/---

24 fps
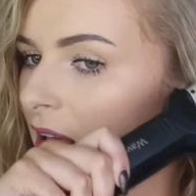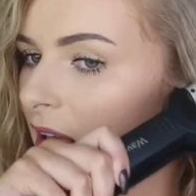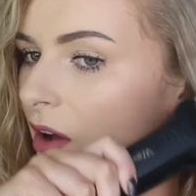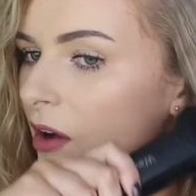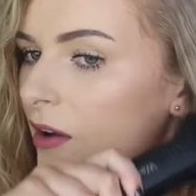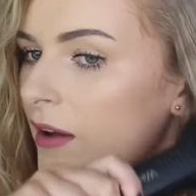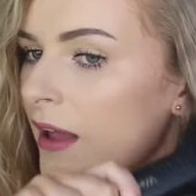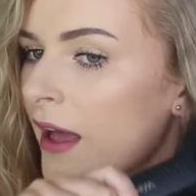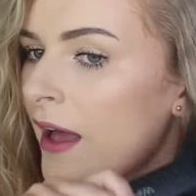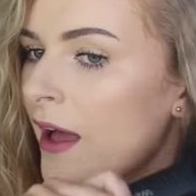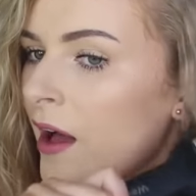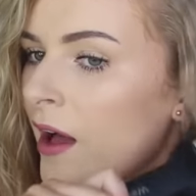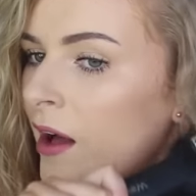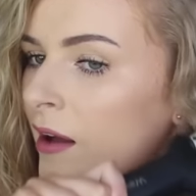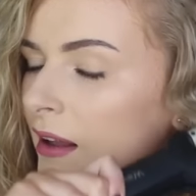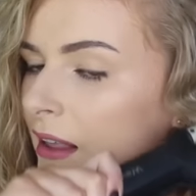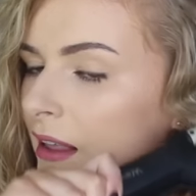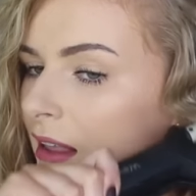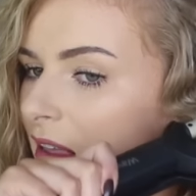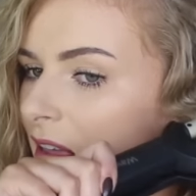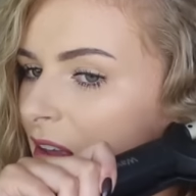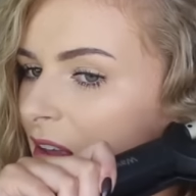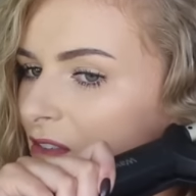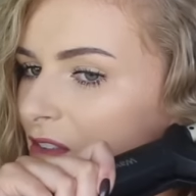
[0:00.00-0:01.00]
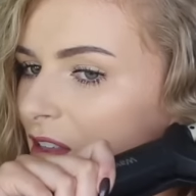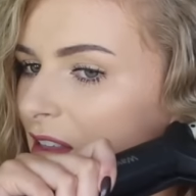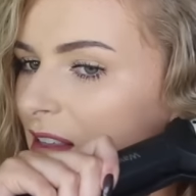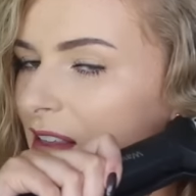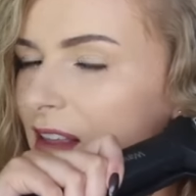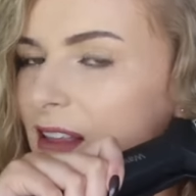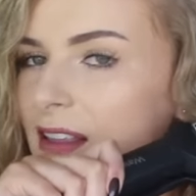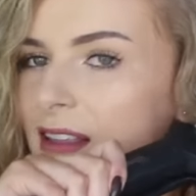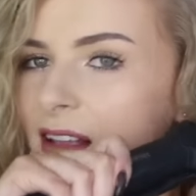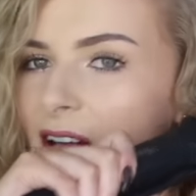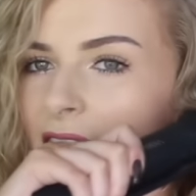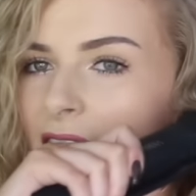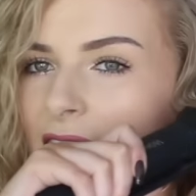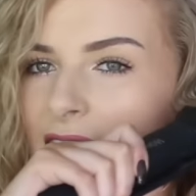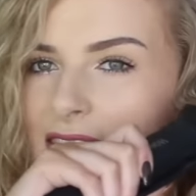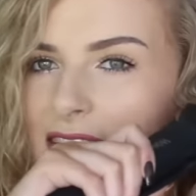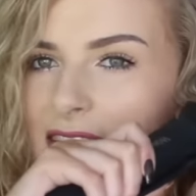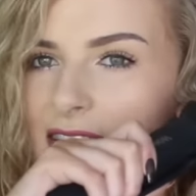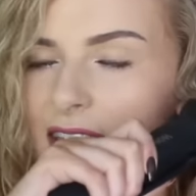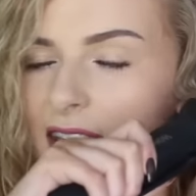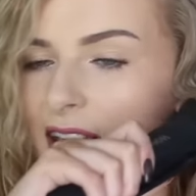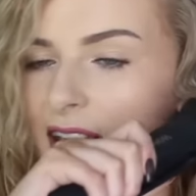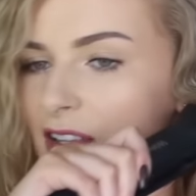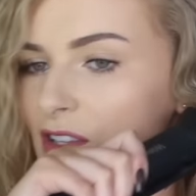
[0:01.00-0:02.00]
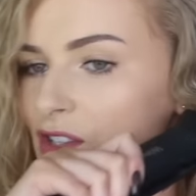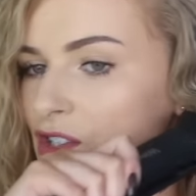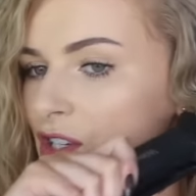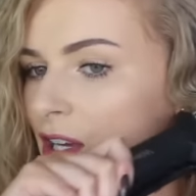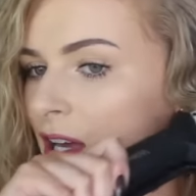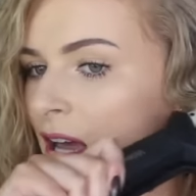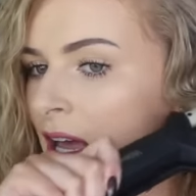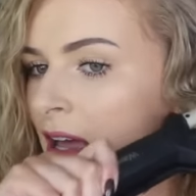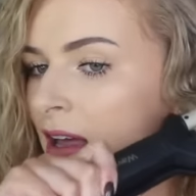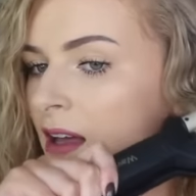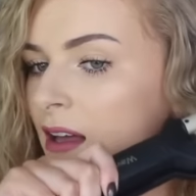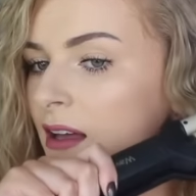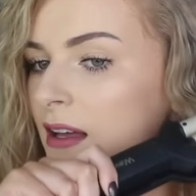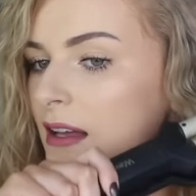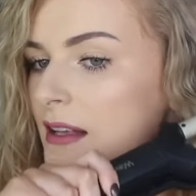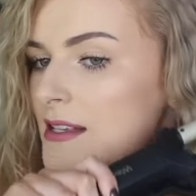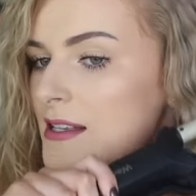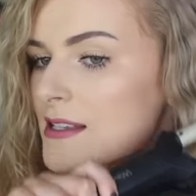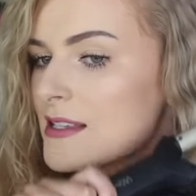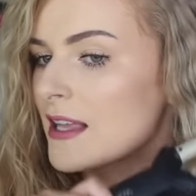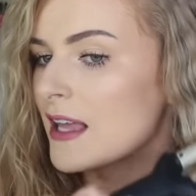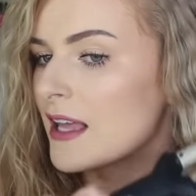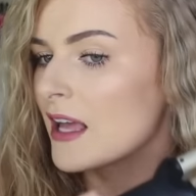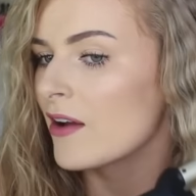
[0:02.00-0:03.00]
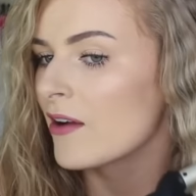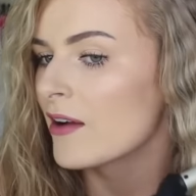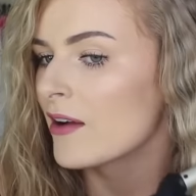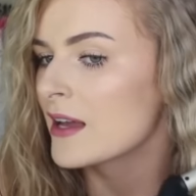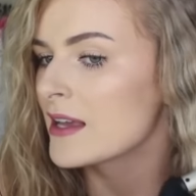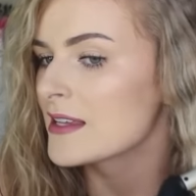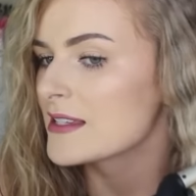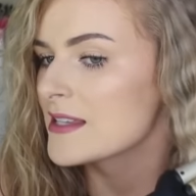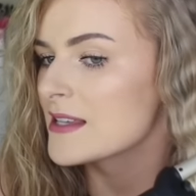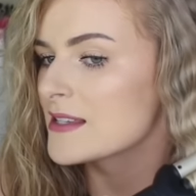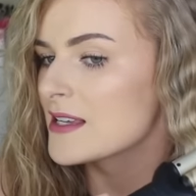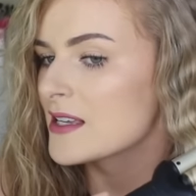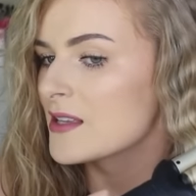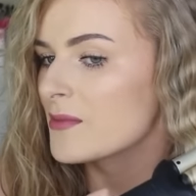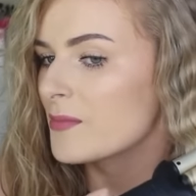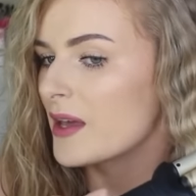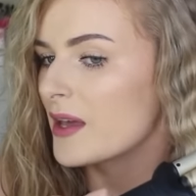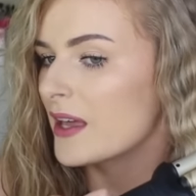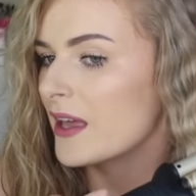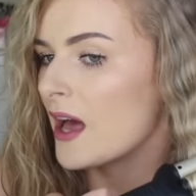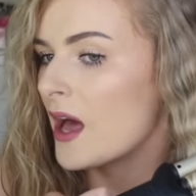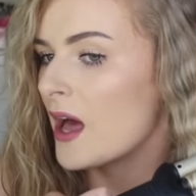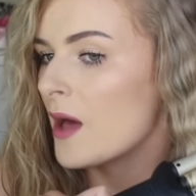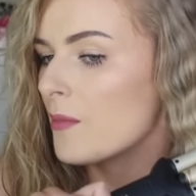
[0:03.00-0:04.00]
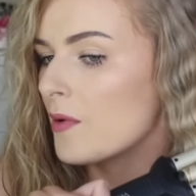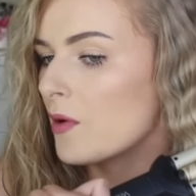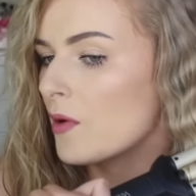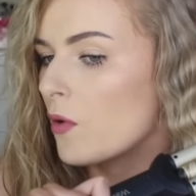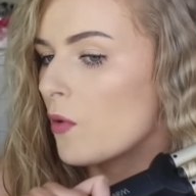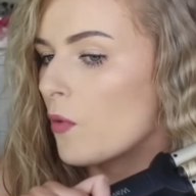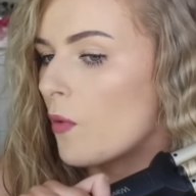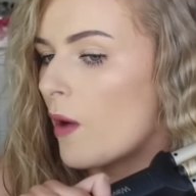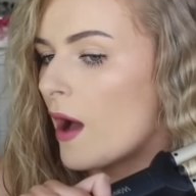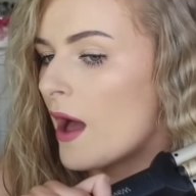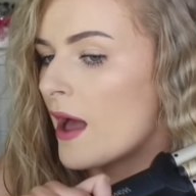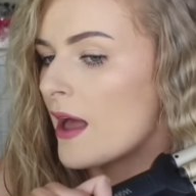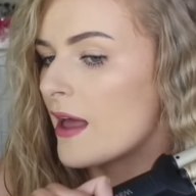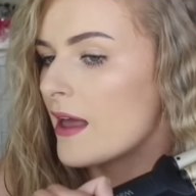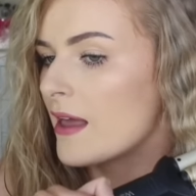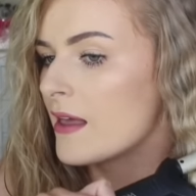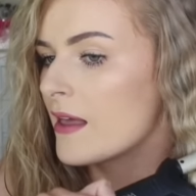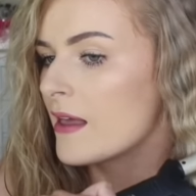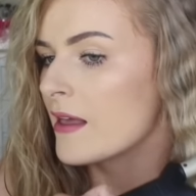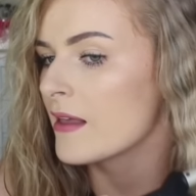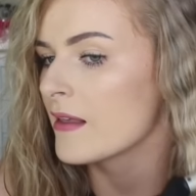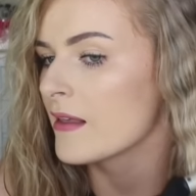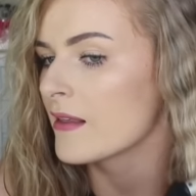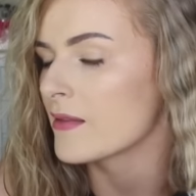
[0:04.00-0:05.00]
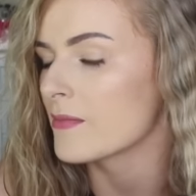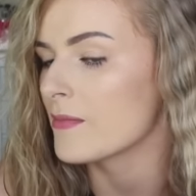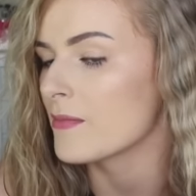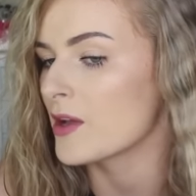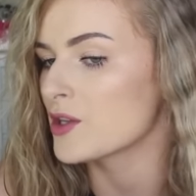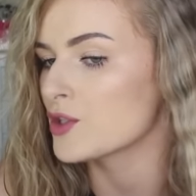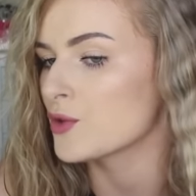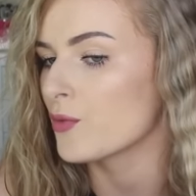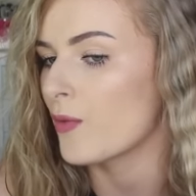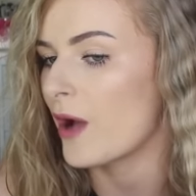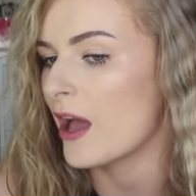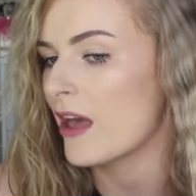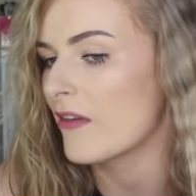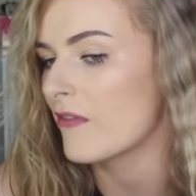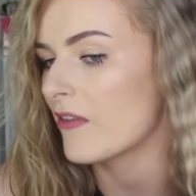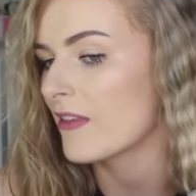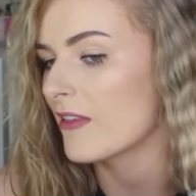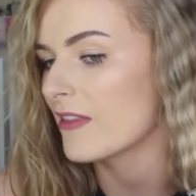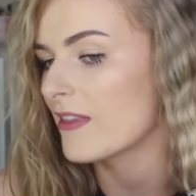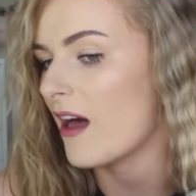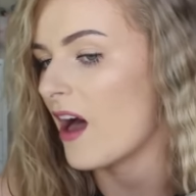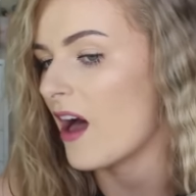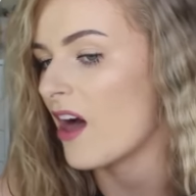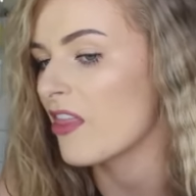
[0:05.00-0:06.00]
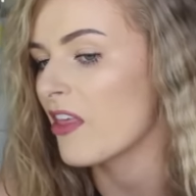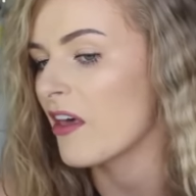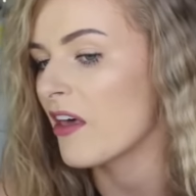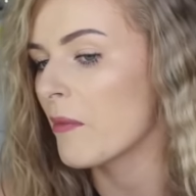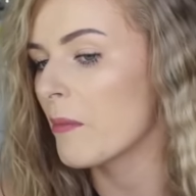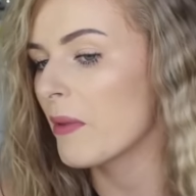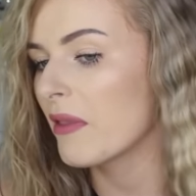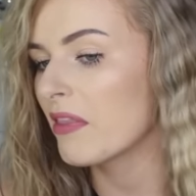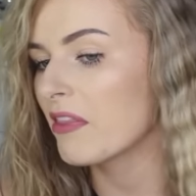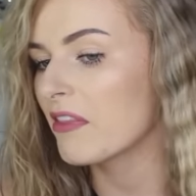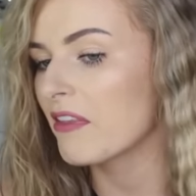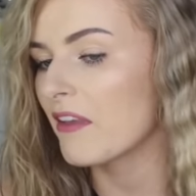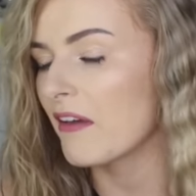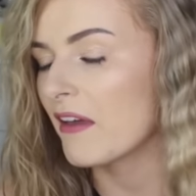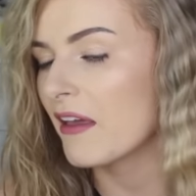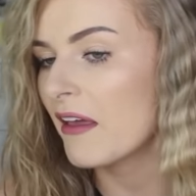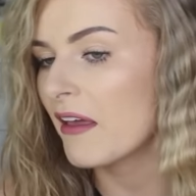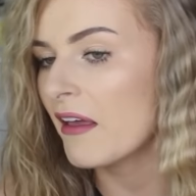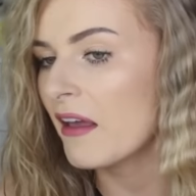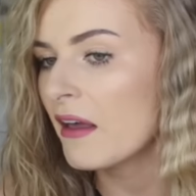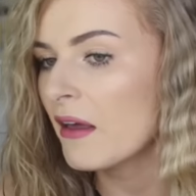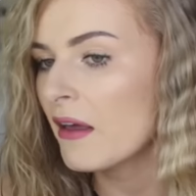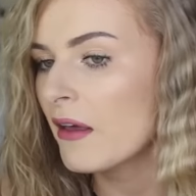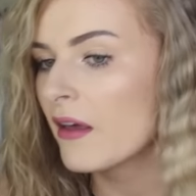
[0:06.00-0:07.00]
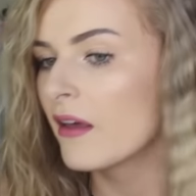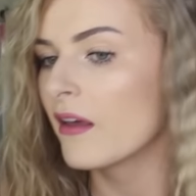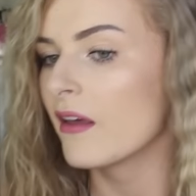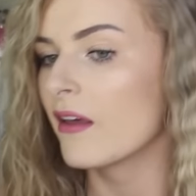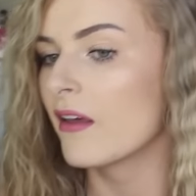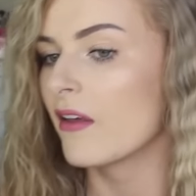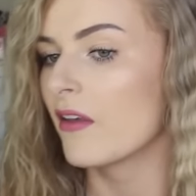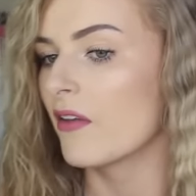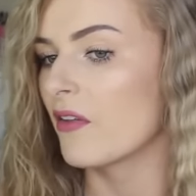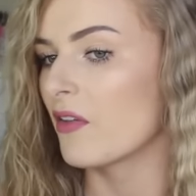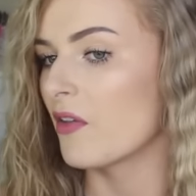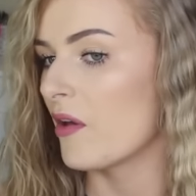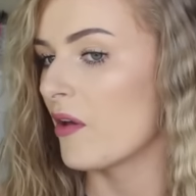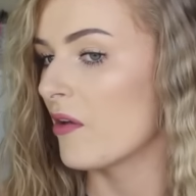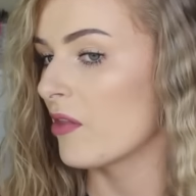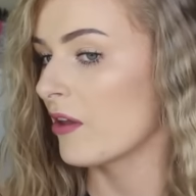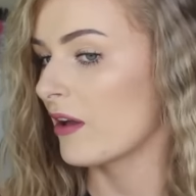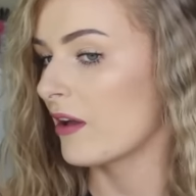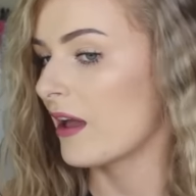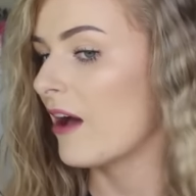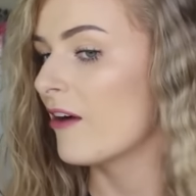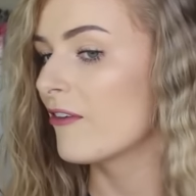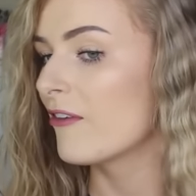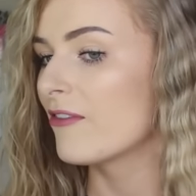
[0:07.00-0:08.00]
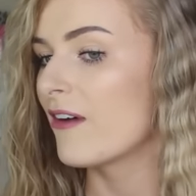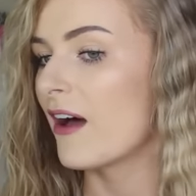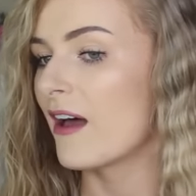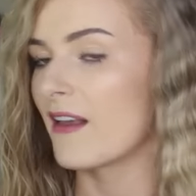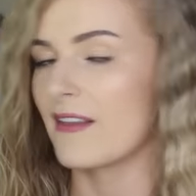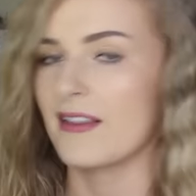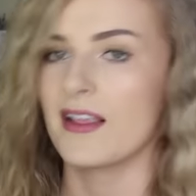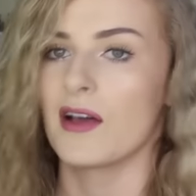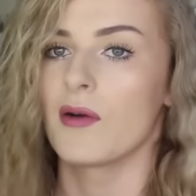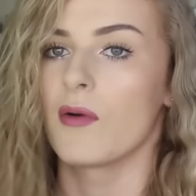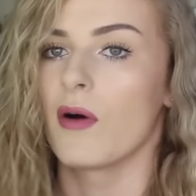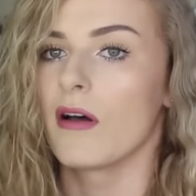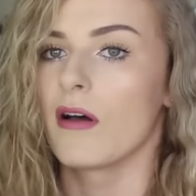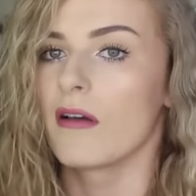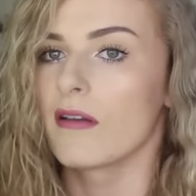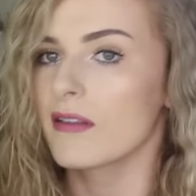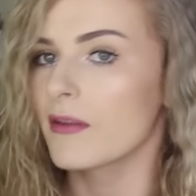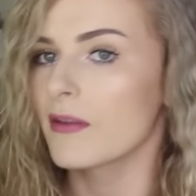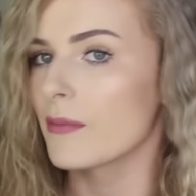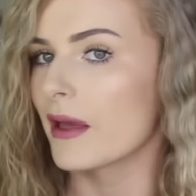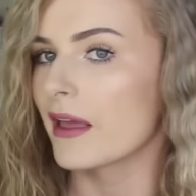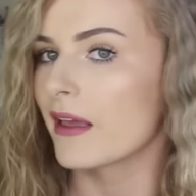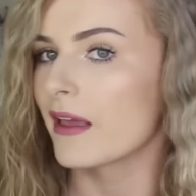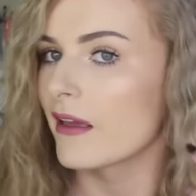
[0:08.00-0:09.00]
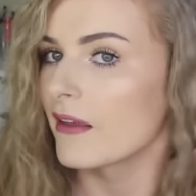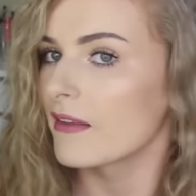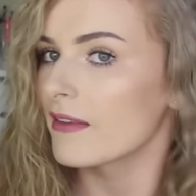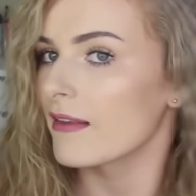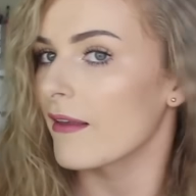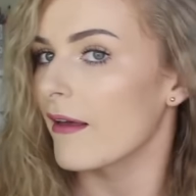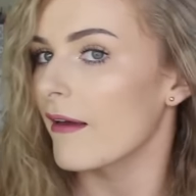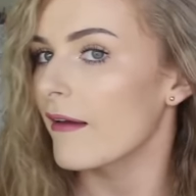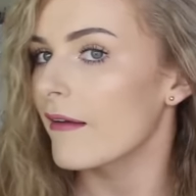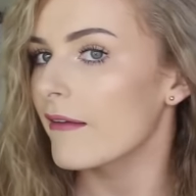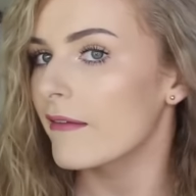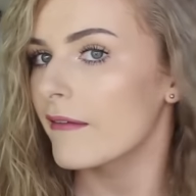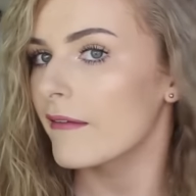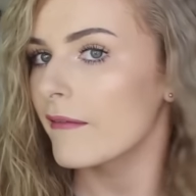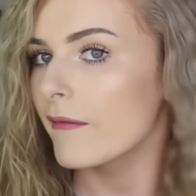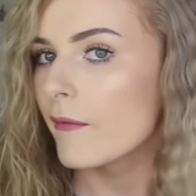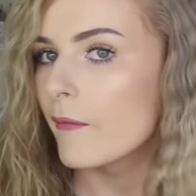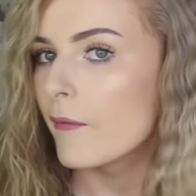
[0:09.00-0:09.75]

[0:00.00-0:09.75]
and go down and it gives just a nice texture to the areas that didn't pick up quite as much wave as the other bits are here. So look how fast that was. My hair's like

\---

* **DIRECTIONS**: Could every entry be restated word for word, pictures excluded?

* **REPLY**:
24 fps
[0:00.00-0:01.00]
[0:01.00-0:02.00]
[0:02.00-0:03.00]
[0:03.00-0:04.00]
[0:04.00-0:05.00]
[0:05.00-0:06.00]
[0:06.00-0:07.00]
[0:07.00-0:08.00]
[0:08.00-0:09.00]
[0:09.00-0:09.75]

[0:00.00-0:09.75]
and go down and it gives just a nice texture to the areas that didn't pick up quite as much wave as the other bits are here. So look how fast that was. My hair's like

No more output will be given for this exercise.